Stendal. Zum wiederholten Mal in Stendal zu Gast, betraten die sieben Sänger von " Gregorianika " gemessenen Schrittes, brennende Kerzen vor sich hertragend, das Podium der Katharinenkirche am Ostersonnabend. Nach ihrem " Eingangsgebet " stellten sie die mitgebrachten Kerzen vor sich auf, um weitere ein- und mehrstimmige Gesänge vorzutragen. Ihr Name ist Programm, ihre Grundlage der nach Papst Gregor benannte ursprünglich nur einstimmige Ritualgesang der christlichen Kirche. Im Repertoire sind diese ursprünglichen Gesänge ebenso vertreten wie mehrstimmig vorgetragene Summchöre mit Solostimmeinlagen.

Folgerichtig klingt ihr Konzert wie ein musikalischer Gottesdienst, zumeist lyrisch verhalten, innig bewegt. Nur selten brechen sie stimmgewaltig aus sich heraus wie in den Gesängen der verschiedenen Donkosakenchöre mit ihren orthodoxen Liturgien.
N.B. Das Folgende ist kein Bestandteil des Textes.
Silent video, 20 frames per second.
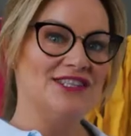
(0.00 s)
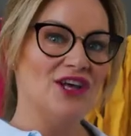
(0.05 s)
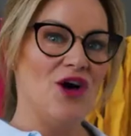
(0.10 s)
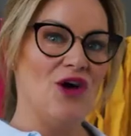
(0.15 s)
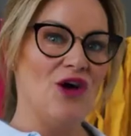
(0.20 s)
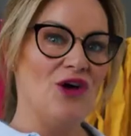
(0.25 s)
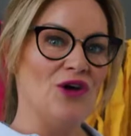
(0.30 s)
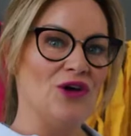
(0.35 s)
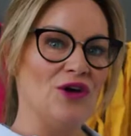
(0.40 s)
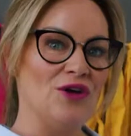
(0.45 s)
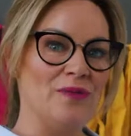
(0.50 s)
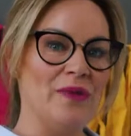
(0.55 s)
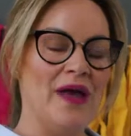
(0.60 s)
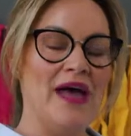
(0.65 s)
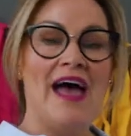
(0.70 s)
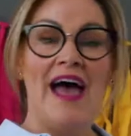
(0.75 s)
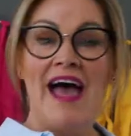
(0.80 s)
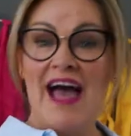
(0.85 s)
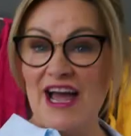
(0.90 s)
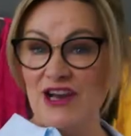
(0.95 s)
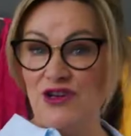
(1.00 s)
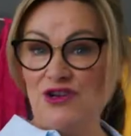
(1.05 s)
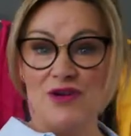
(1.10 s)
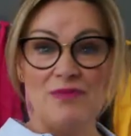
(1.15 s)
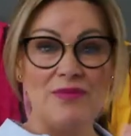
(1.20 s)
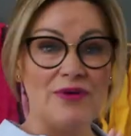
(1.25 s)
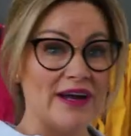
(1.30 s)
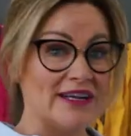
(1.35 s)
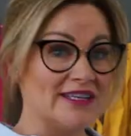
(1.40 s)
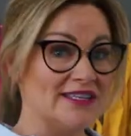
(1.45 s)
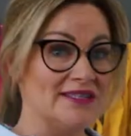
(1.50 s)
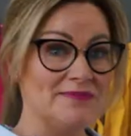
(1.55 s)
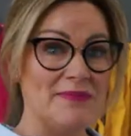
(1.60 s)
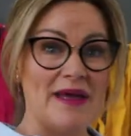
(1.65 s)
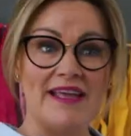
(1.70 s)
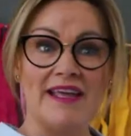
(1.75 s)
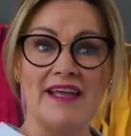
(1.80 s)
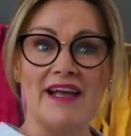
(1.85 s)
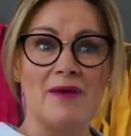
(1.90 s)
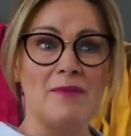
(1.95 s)
at home and you can practice
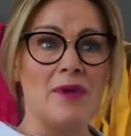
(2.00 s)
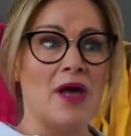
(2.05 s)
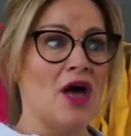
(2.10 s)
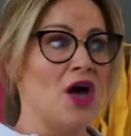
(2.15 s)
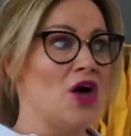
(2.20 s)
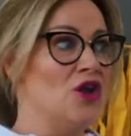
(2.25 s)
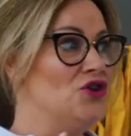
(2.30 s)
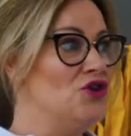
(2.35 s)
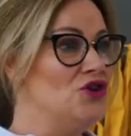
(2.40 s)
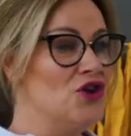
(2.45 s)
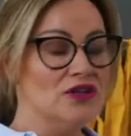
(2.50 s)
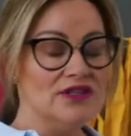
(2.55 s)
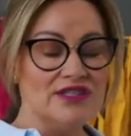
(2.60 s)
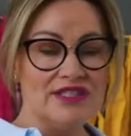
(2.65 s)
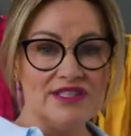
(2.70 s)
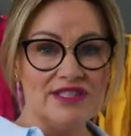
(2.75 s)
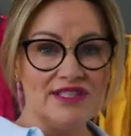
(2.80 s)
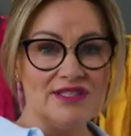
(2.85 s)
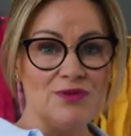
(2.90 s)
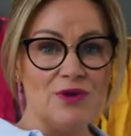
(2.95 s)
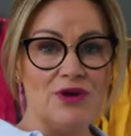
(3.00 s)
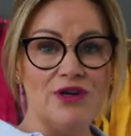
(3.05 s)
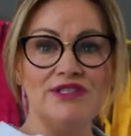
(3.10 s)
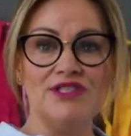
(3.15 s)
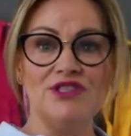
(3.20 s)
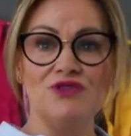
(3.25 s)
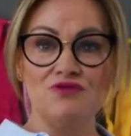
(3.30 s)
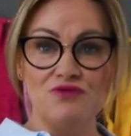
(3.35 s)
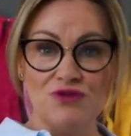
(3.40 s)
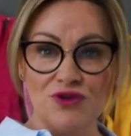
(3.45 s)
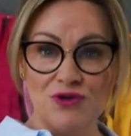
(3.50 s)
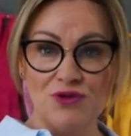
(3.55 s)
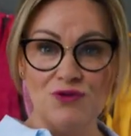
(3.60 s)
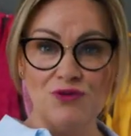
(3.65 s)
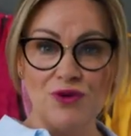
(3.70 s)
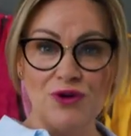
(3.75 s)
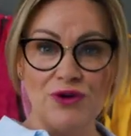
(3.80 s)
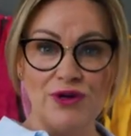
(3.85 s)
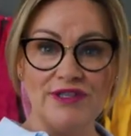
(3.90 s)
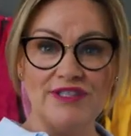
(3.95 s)
making up nonsense words and real
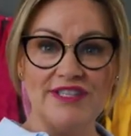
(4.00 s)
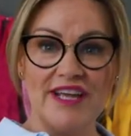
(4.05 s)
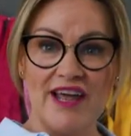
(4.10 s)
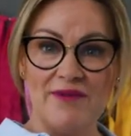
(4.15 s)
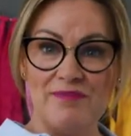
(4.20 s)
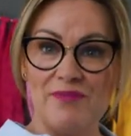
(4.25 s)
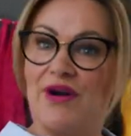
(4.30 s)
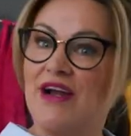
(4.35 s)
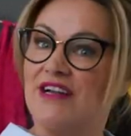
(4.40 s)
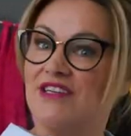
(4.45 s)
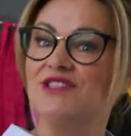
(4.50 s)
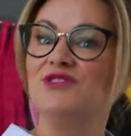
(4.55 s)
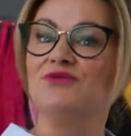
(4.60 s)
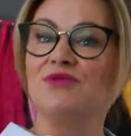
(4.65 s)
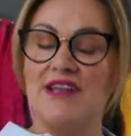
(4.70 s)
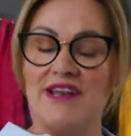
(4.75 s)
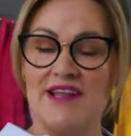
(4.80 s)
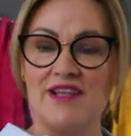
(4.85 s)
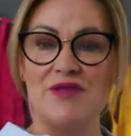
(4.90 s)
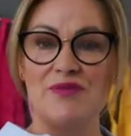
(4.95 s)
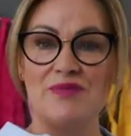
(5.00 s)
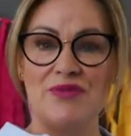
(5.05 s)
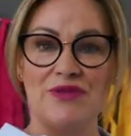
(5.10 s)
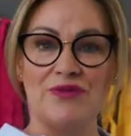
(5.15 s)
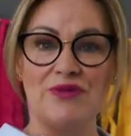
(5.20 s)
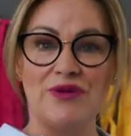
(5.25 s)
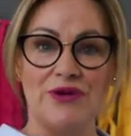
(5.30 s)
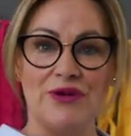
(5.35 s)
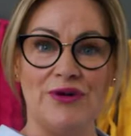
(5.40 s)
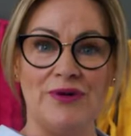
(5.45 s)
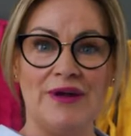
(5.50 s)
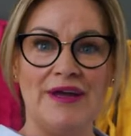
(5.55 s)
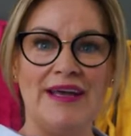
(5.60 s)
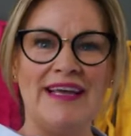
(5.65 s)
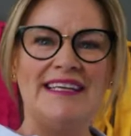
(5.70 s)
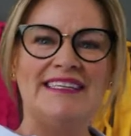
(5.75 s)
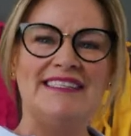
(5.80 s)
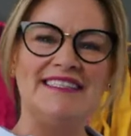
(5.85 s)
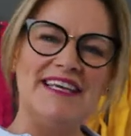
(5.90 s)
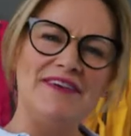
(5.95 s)
words and practice reading them through.
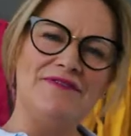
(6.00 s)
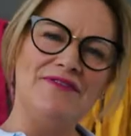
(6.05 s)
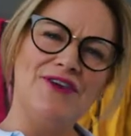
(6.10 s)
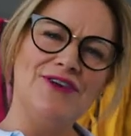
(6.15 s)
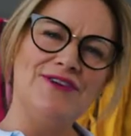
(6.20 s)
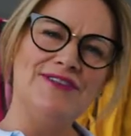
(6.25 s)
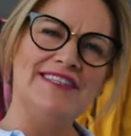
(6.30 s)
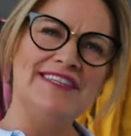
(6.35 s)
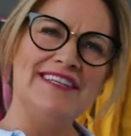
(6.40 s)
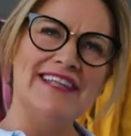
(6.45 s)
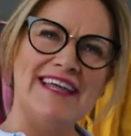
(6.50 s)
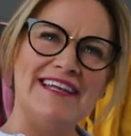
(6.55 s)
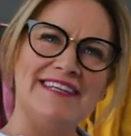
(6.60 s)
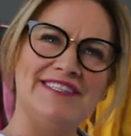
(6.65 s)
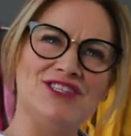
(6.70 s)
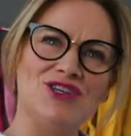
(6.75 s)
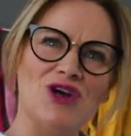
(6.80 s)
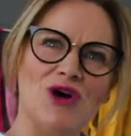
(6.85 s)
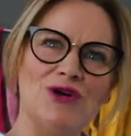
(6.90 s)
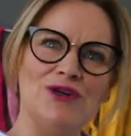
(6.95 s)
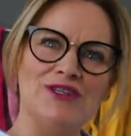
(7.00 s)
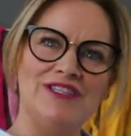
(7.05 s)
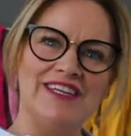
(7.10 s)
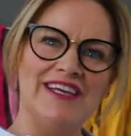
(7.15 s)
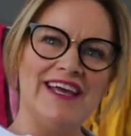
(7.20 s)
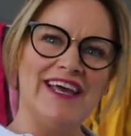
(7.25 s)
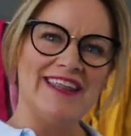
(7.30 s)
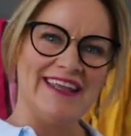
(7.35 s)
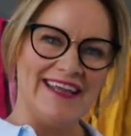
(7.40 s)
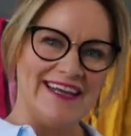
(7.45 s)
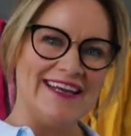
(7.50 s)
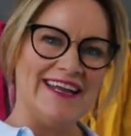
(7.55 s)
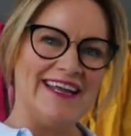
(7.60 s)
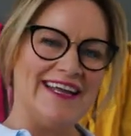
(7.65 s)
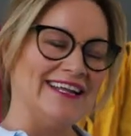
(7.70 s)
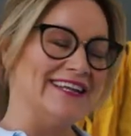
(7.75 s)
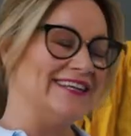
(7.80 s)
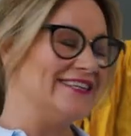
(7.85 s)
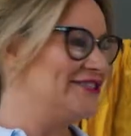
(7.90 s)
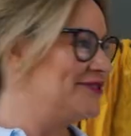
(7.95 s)
See if those letters go together in
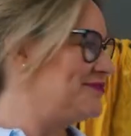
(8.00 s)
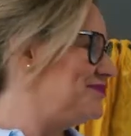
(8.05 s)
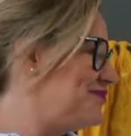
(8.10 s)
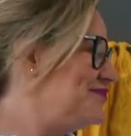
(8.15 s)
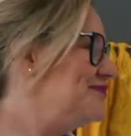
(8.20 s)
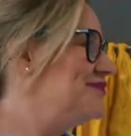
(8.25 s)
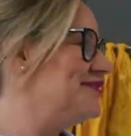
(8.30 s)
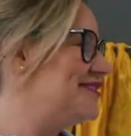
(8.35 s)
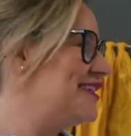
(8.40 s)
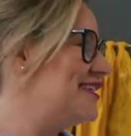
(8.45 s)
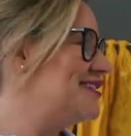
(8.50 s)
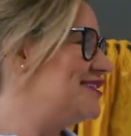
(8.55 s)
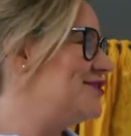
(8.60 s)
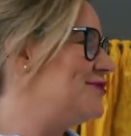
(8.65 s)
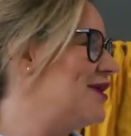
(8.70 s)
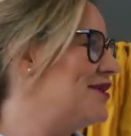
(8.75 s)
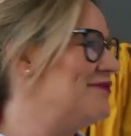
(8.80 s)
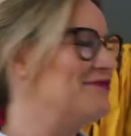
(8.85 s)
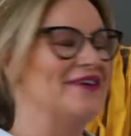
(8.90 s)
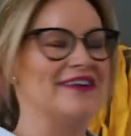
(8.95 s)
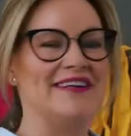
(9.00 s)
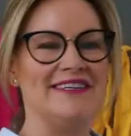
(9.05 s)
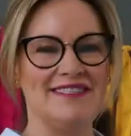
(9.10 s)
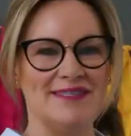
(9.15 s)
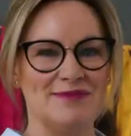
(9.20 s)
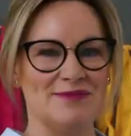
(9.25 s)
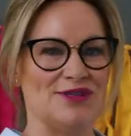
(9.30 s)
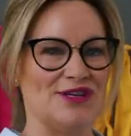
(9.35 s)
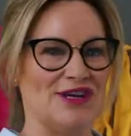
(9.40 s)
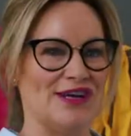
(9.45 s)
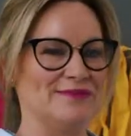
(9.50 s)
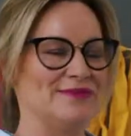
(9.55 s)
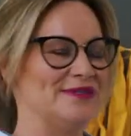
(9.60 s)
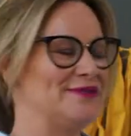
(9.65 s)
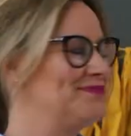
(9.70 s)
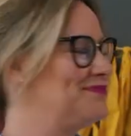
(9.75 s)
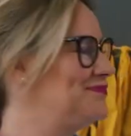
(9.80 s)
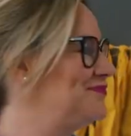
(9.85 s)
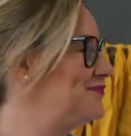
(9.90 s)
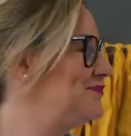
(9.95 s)
English. It's actually quite funny sometimes.
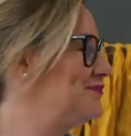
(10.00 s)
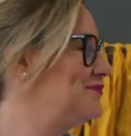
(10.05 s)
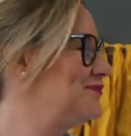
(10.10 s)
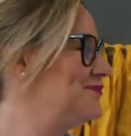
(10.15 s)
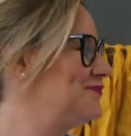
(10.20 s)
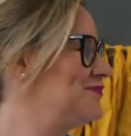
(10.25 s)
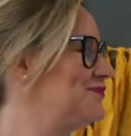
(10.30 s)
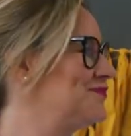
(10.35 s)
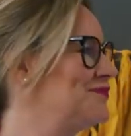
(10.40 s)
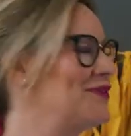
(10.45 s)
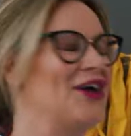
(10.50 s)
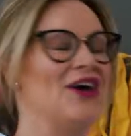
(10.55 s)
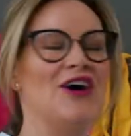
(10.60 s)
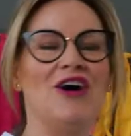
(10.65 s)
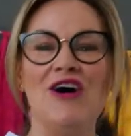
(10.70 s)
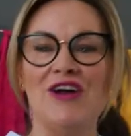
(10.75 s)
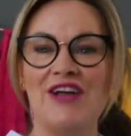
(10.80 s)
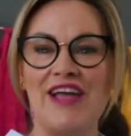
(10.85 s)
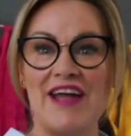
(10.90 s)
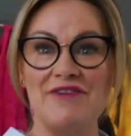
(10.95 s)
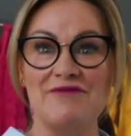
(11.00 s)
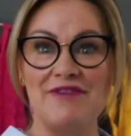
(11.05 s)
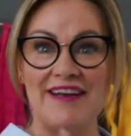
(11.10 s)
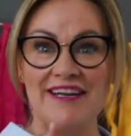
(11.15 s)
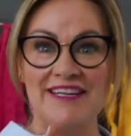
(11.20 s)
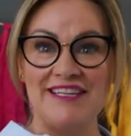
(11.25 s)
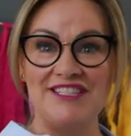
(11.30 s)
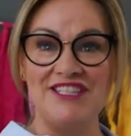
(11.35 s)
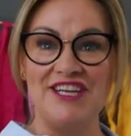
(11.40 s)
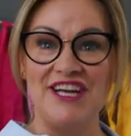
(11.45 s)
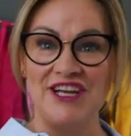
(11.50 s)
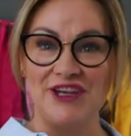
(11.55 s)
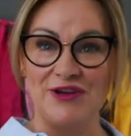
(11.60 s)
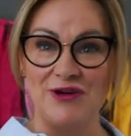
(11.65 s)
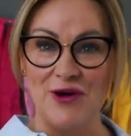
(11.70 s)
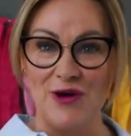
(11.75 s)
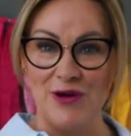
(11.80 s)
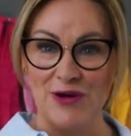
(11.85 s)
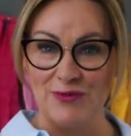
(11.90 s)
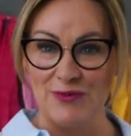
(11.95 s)
Okay, ready to check your
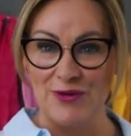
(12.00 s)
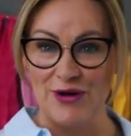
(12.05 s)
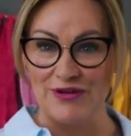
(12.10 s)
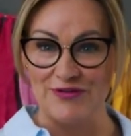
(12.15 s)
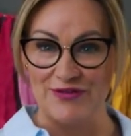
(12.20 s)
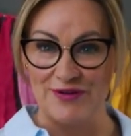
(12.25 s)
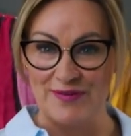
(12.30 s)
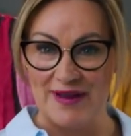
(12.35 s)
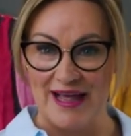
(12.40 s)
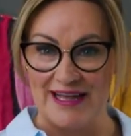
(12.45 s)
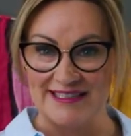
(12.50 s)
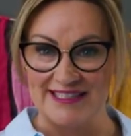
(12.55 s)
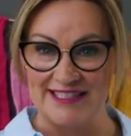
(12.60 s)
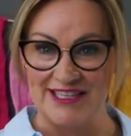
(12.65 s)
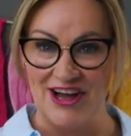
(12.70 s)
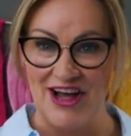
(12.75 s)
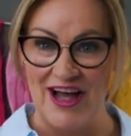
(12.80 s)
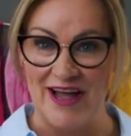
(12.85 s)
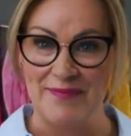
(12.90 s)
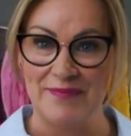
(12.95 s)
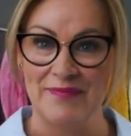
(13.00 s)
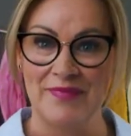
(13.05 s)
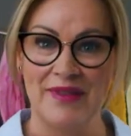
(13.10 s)
homework from last night.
Ihr musikalischer Vortrag ist immer auch Gebet, in dem die Solisten stimmlich gut geschult ihren Part zum Summchor vortragen, wie etwa Serhiy Rybyn, der mit klarem Tenor " über den Stimmen schwebt ", oder Chorleiter Oleksiy Semenshuk, dessen Stimmumfang im Spektrum von Balladenhaftem oder christlicher Klage überzeugt. Immer entsteht bewusst gewollt die Hinwendung zum Göttlichen. Dabei fließen die Melodien zumeist in alten Kirchentonarten ruhig dahin, Sinn und Zweck des vorösterlichen Gastspiels betonend.

Auch die Eigenkompositionen, im gleichen Stil vorgetragen, dienen diesem Anliegen und vervollständigten die Programmskala. Stand die musikalische Qualität der vorgetragenen Choräle außer Frage, hätten Hinweise auf die Inhalte der meist Lateinisch vorgetragenen Weisen das Verständnis noch erhöhen können.

Im Übrigen kann für das Konzert das Lied der Nachtigal stehen : " Was Neues hat sie nicht gelernt, singt gute alte Lieder. " Die Zuhörer in der Katharinenkirche folgten der meditativen Chormusik mit Andacht und spendeten herzlichen Applaus.